When people point out logical fallacies it is almost always an expression of hypocrisy, but many logical fallacies (straw man, ad hominem, even reductio ad hitlerum), can theoretically be avoided by all parties. You don't HAVE to call your leftie buddie a communist, you CAN argue all relevant points with a MAGA hat dude without bringing up Hitler. If you're discussing concrete political or social predictions, I'm not so sure you can avoid the slippery slope argument as comfortably. At least no-one ever does.

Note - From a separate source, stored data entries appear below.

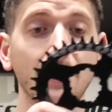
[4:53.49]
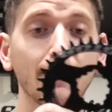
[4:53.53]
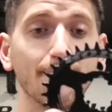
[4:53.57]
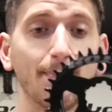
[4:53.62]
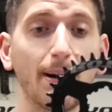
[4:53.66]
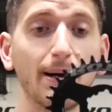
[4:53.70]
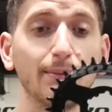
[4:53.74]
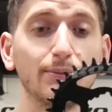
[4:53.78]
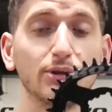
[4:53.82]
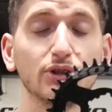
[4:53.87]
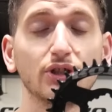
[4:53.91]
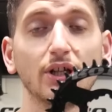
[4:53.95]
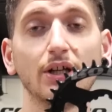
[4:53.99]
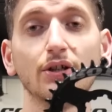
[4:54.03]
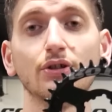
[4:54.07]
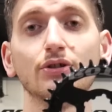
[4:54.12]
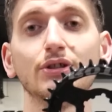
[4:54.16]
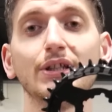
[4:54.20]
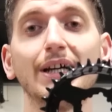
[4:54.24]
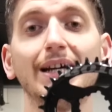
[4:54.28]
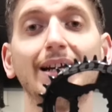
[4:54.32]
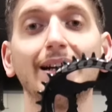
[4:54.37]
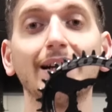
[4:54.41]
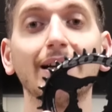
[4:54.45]
vamos a
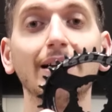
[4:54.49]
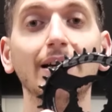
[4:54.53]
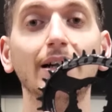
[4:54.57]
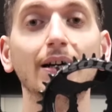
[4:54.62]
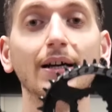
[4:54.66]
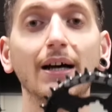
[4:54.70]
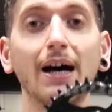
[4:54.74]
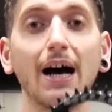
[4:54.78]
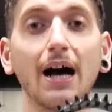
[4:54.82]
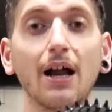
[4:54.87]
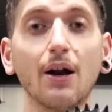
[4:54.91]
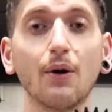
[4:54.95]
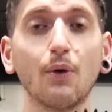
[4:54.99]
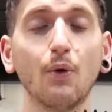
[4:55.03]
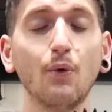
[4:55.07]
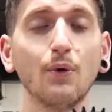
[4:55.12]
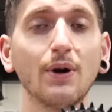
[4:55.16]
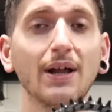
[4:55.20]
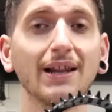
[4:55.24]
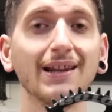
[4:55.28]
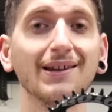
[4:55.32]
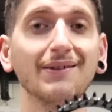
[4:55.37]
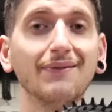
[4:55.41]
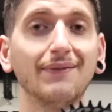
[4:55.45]
notar
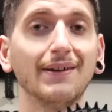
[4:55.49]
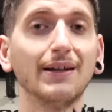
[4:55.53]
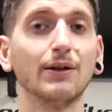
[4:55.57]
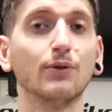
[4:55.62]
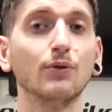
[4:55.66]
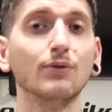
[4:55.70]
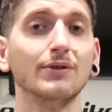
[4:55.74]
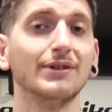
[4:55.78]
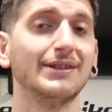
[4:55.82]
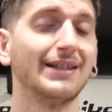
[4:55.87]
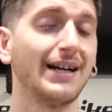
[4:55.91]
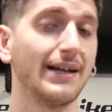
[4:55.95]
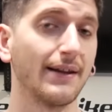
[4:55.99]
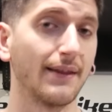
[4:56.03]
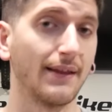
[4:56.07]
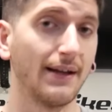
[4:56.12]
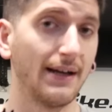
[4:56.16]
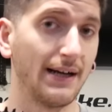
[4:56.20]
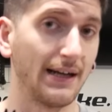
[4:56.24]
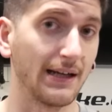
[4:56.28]
alguna dificultad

"Slippery slope" arguments can certainly be discarded as fallacies in philosophy class or Rhetoric 101, but how would you discuss the relationship between current decisions and events and the future without them? One of the more famous arguments against Trump from the Left is that he will, or at least wants to, create a White Supremacist 50's America, much like the boomer argument against Obama was that he would make America more Islamic (or something, I don't care about these things). These are indeed stupid arguments, but only because we know that Trump isn't much of a "white racist", and that Obama was a secular capitalist shill with a bit of Scandinavian polish on him. The arguments, however, are not "illogical" or "fallacious" in any politically meaningful sense, and we can well formulate adult and even rational alternatives to them. Say "If Trump Tweets and says that NATO and the US will not defend the Baltic states unless they pay their full NATO dues, this will strengthen the geopolitical position of Russia". This is clearly "slippery slope" stuff - perhaps Putin will resign and personally head up the next Moscow Pride Parade out of sheer gratitude simply because Trump said he wouldn't back up Estonia, who knows? It's still a potentially relevant argument in a political discussion on Trump's public statements, and must be refuted with something else than wikipedia references.
To put it simpler:
"If you shoot heroin ten times a week there's a real possibility you will become a heroin addict and live in a shoe."
"SLIPPERY SLOPE ARGUMENT!"
Indeed it is - almost nothing in the realm of manifest reality and time follows logically from anything else - but the argument is still a very pertinent to the question of whether you should be shooting heroin regularly or not. Pure logic doesn't always interact well with reality, even if I agree that it is clearly the superior realm of those two.